■ WHAT YOU ARE ASKED TO DO: Pictures stay out. Everything else in the entries is copied exactly.

■ DATA FOR THIS TASK:
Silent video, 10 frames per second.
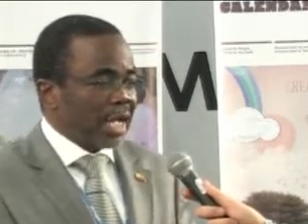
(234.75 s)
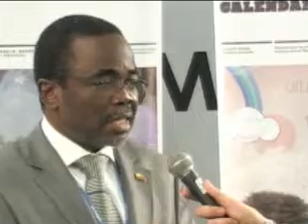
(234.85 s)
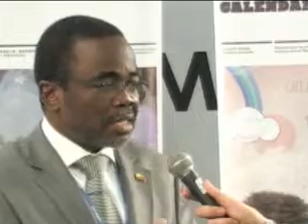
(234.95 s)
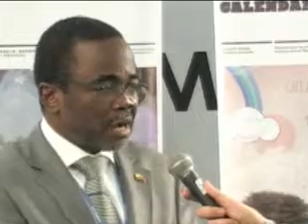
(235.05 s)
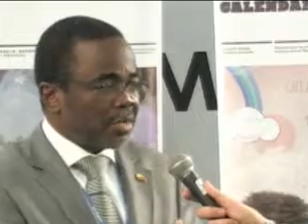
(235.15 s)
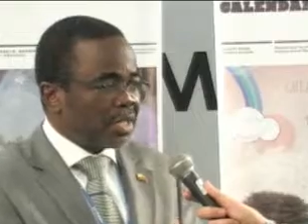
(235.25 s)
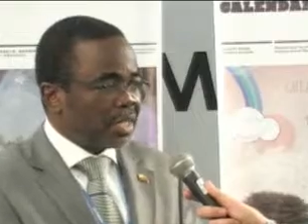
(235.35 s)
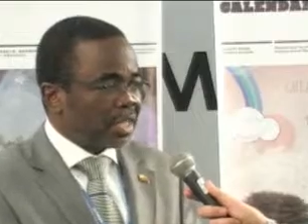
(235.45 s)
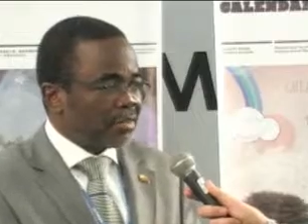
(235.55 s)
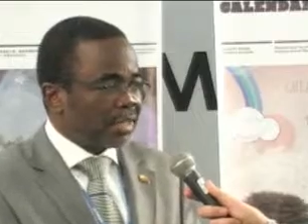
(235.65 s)
at community
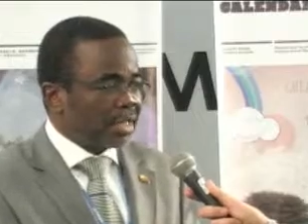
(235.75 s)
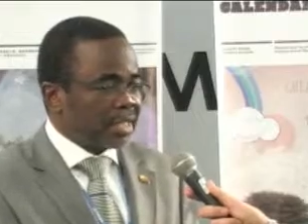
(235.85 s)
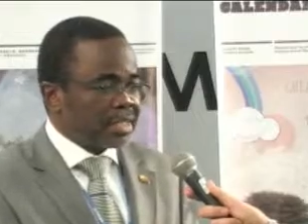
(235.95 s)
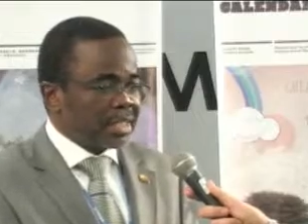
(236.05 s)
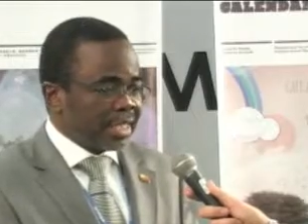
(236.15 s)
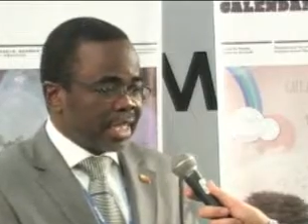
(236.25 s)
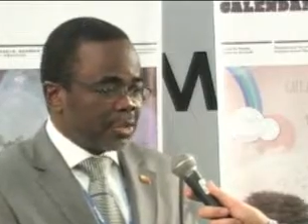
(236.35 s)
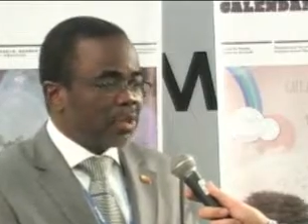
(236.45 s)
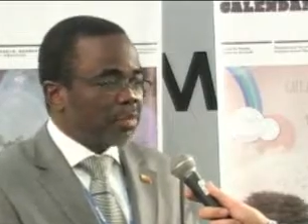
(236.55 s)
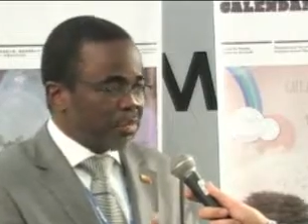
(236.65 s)
level
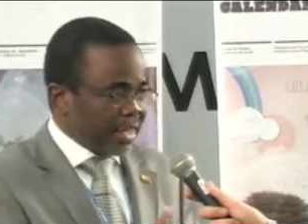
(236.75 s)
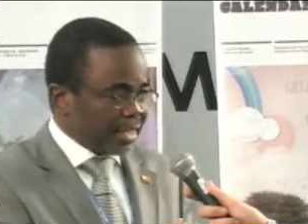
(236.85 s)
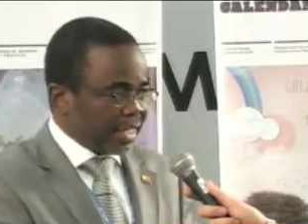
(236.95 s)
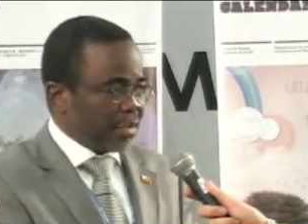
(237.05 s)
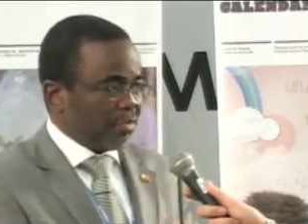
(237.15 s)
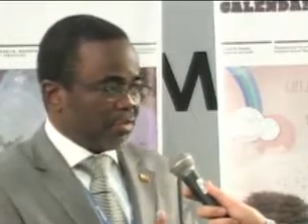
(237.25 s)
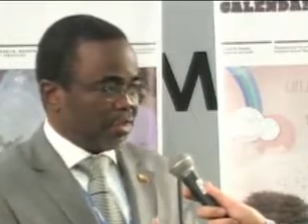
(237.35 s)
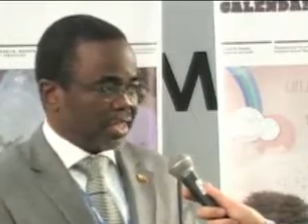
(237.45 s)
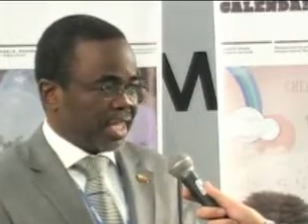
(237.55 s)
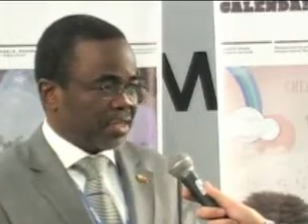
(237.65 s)
it will pay them
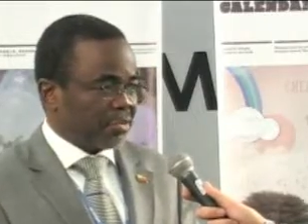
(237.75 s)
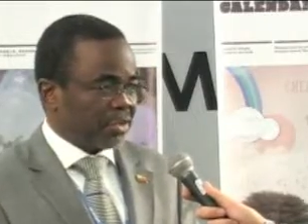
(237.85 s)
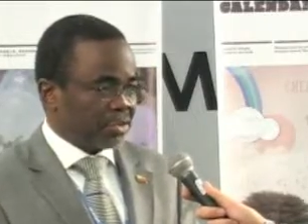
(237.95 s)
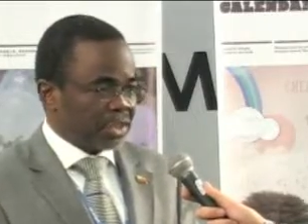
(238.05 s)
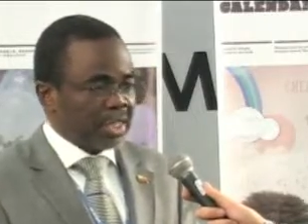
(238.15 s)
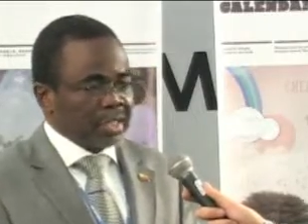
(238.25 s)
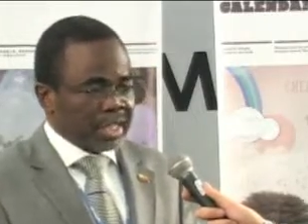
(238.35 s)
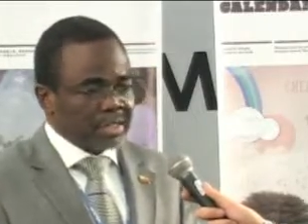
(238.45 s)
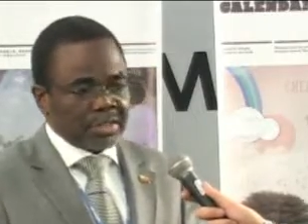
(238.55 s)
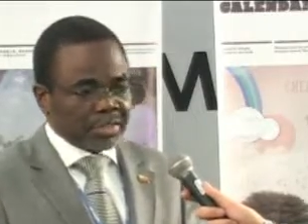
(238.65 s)
for their effort,
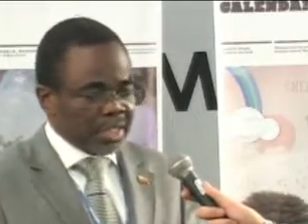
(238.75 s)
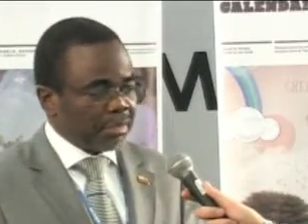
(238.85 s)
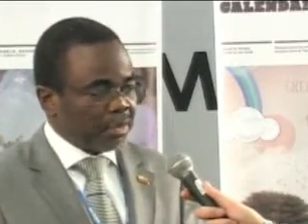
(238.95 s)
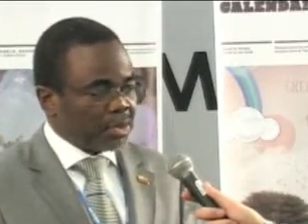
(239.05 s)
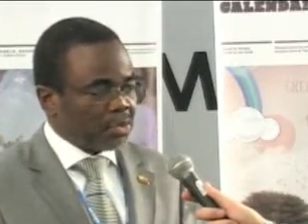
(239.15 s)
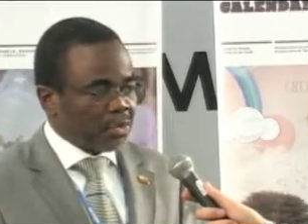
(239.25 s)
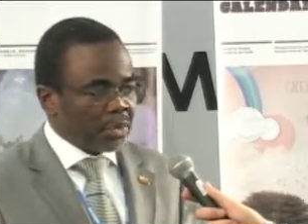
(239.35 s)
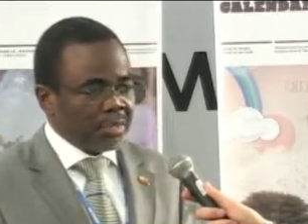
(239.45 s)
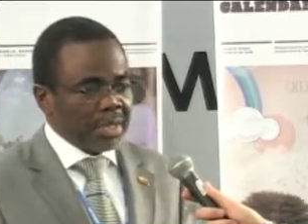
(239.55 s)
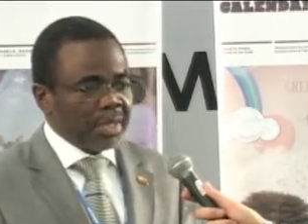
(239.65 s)
that Red Plus
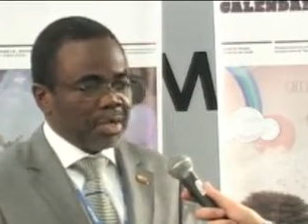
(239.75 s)
will be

■ ANSWER:
Silent video, 10 frames per second.
(234.75 s)
(234.85 s)
(234.95 s)
(235.05 s)
(235.15 s)
(235.25 s)
(235.35 s)
(235.45 s)
(235.55 s)
(235.65 s)
at community
(235.75 s)
(235.85 s)
(235.95 s)
(236.05 s)
(236.15 s)
(236.25 s)
(236.35 s)
(236.45 s)
(236.55 s)
(236.65 s)
level
(236.75 s)
(236.85 s)
(236.95 s)
(237.05 s)
(237.15 s)
(237.25 s)
(237.35 s)
(237.45 s)
(237.55 s)
(237.65 s)
it will pay them
(237.75 s)
(237.85 s)
(237.95 s)
(238.05 s)
(238.15 s)
(238.25 s)
(238.35 s)
(238.45 s)
(238.55 s)
(238.65 s)
for their effort,
(238.75 s)
(238.85 s)
(238.95 s)
(239.05 s)
(239.15 s)
(239.25 s)
(239.35 s)
(239.45 s)
(239.55 s)
(239.65 s)
that Red Plus
(239.75 s)
will be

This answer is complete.